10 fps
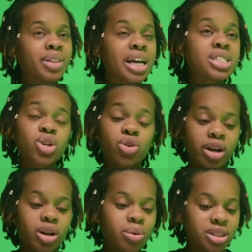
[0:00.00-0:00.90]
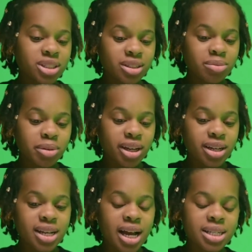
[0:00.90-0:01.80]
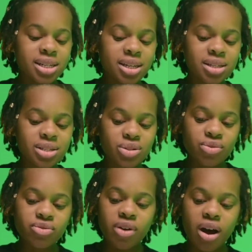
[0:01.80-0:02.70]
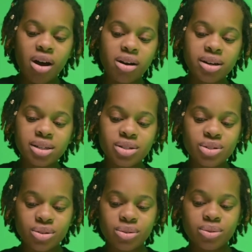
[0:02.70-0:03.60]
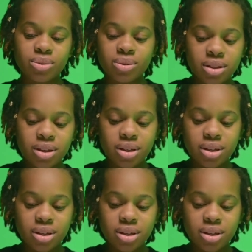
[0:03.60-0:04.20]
That's a great question because I tend to fall into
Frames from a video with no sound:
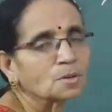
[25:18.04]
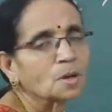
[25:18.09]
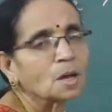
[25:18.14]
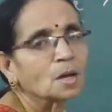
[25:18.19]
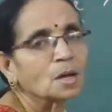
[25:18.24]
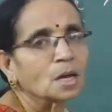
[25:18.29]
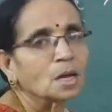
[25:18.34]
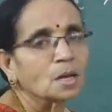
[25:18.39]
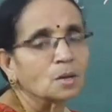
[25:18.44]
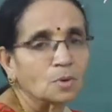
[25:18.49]

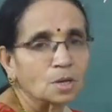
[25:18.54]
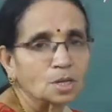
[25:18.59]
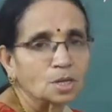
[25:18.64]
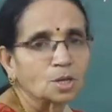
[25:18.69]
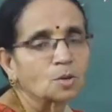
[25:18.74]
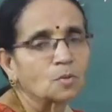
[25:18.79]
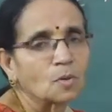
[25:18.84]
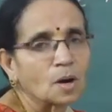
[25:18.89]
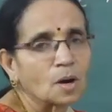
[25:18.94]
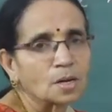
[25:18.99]
means
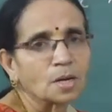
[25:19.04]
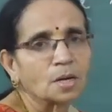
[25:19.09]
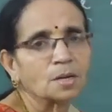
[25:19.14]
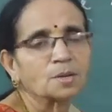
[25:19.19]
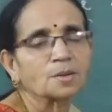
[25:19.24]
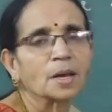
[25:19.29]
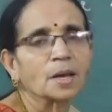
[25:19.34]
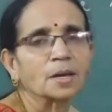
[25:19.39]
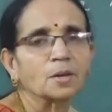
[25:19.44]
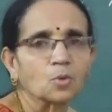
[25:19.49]
in which
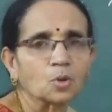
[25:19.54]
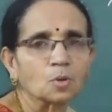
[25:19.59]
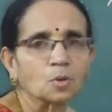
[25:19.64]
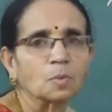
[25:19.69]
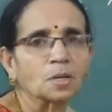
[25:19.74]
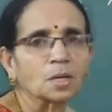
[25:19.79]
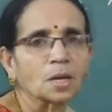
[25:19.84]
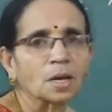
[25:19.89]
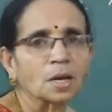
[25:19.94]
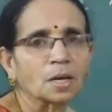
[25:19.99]
quadrant sine
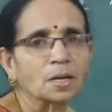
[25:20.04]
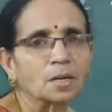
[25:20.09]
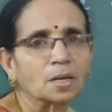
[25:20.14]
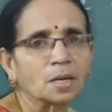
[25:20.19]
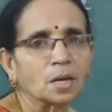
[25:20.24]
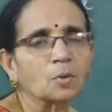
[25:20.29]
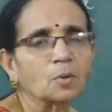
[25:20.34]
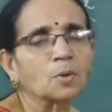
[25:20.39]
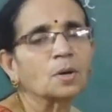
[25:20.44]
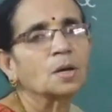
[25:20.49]
would be
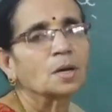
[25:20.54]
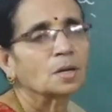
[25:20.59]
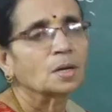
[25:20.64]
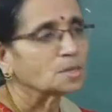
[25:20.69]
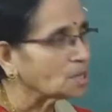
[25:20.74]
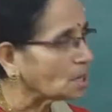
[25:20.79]
negative?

Exercise directions: A faithful, complete copy of the records above is required, one that contains no pictures.

Response to this exercise:
10 fps
[0:00.00-0:00.90]
[0:00.90-0:01.80]
[0:01.80-0:02.70]
[0:02.70-0:03.60]
[0:03.60-0:04.20]
That's a great question because I tend to fall into
Frames from a video with no sound:
[25:18.04]
[25:18.09]
[25:18.14]
[25:18.19]
[25:18.24]
[25:18.29]
[25:18.34]
[25:18.39]
[25:18.44]
[25:18.49]

[25:18.54]
[25:18.59]
[25:18.64]
[25:18.69]
[25:18.74]
[25:18.79]
[25:18.84]
[25:18.89]
[25:18.94]
[25:18.99]
means
[25:19.04]
[25:19.09]
[25:19.14]
[25:19.19]
[25:19.24]
[25:19.29]
[25:19.34]
[25:19.39]
[25:19.44]
[25:19.49]
in which
[25:19.54]
[25:19.59]
[25:19.64]
[25:19.69]
[25:19.74]
[25:19.79]
[25:19.84]
[25:19.89]
[25:19.94]
[25:19.99]
quadrant sine
[25:20.04]
[25:20.09]
[25:20.14]
[25:20.19]
[25:20.24]
[25:20.29]
[25:20.34]
[25:20.39]
[25:20.44]
[25:20.49]
would be
[25:20.54]
[25:20.59]
[25:20.64]
[25:20.69]
[25:20.74]
[25:20.79]
negative?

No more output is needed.